Centrist candidate M, let's say, was a Republican who didn't get the party's nomination because he didn't please the right "core" of the Republican Party. He's popular with many Republicans, maybe just short of a majority.... and he's popular with many Democrats, maybe even most of them. He runs as an independent in the election, or as a "Reform Party" candidate.


Election 1
35% D>M;  33% R>M;  32% M

Election 2
48% D>M;  47% R>M;  5% M

M is the Condorcet winner in both elections, but the political consequences of the two results would be very different.

Note that in both elections there is Majority failure. Thus in a primary-majority required situation, there would be a runoff.
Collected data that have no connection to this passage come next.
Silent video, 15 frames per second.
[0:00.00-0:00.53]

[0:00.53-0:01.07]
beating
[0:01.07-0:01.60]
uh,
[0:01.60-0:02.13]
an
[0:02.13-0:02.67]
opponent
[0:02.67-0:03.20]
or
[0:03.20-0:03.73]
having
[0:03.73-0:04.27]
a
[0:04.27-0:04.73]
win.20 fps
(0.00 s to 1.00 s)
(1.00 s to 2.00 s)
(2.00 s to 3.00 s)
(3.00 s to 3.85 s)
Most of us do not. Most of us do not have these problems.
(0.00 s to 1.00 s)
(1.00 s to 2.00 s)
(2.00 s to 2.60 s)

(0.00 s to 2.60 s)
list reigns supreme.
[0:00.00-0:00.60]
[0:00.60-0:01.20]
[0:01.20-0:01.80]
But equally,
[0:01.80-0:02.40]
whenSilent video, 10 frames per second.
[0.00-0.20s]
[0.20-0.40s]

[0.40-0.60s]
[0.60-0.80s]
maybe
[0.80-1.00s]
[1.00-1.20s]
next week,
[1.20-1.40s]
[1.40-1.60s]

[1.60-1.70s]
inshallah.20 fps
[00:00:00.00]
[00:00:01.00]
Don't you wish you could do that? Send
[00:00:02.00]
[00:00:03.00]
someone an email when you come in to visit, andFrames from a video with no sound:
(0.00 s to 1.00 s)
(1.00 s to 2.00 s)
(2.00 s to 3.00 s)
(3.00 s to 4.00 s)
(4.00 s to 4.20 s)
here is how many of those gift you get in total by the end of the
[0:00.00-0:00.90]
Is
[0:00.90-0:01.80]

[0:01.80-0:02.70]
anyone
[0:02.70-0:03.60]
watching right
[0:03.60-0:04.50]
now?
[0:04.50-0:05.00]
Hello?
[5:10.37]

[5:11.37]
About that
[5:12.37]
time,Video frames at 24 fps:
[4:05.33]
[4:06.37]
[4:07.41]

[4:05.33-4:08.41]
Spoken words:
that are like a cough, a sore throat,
Given the Condorcet principle, and the same electorate and votes, M, if allowed to be on the ballot, would win the runoff against either of the other candidates.

If not allowed to be on the ballot, it would not escape the notice of the supporters of M that M is the Condorcet winner, a runoff write-in candidacy makes sense, as long as it doesn't spoil it.

The election of either the R or the D produces a result which is unsatisfactory to the majority. Majority rule requires something different. Majority rule requires a disaster? Minority -- plurality -- rule is better?

Bucklin in the runoff handles this situation with ease -- even if a write-in candidacy is necessary. The situation probably would not exist in the first place -- the need for a runoff -- with Bucklin or a Condorcet-compliant method. Note that in both cases, ballot truncation shows significant preference gap of M over other candidates, and minor preference gap between the D and R candidate.

How in the world would the election of M be a poor result? This is the second preference candidate of *everyone*. And that doesn't mean "lesser evil"? With poor core support in the second election, M is nevertheless considered a good alternative, a good compromise.

You are standing in a relatively isolated position, James. Robert's Rules of Order considers this failure to find a compromise winner a serious argument against sequential elimination ranked methods.

  My own view
is that the result of the first election would be acceptable, but the result of the second election would be unacceptable to the electorate as well as to the partisan politicians (who cannot be ignored completely!).

Actually, partisan politicians voiced strong objections to preferential voting systems when they "won" the first preference vote, but lost when voluntary additional preferences were added in (Bucklin) or were substituted in (IRV).

The electorate, however, was undisturbed, except for minorities supporting those politicians. Thus in Ann Arbor, MI, the Republicans arranged a repeal of IRV, scheduled when many of the students who supported the Human Rights Party and Democratic candidate were out of town. They won, with low participation in the repeal.

There is no substitute for the majority being organized! Which organization must reach across party lines.

  If such an outcome is possible with a
particular voting system (as it is with Condorcet), that voting system will not be adopted for public elections.

Bucklin, which makes the result possible, was adopted and wasn't rejected by the electorate because of this. It was rejected, often not by the electorate per se, for other reasons; the idea that the first preference winner should win was used as an argument as part of this. Want to stand on that side, the side that favors party power over public power? It's your choice!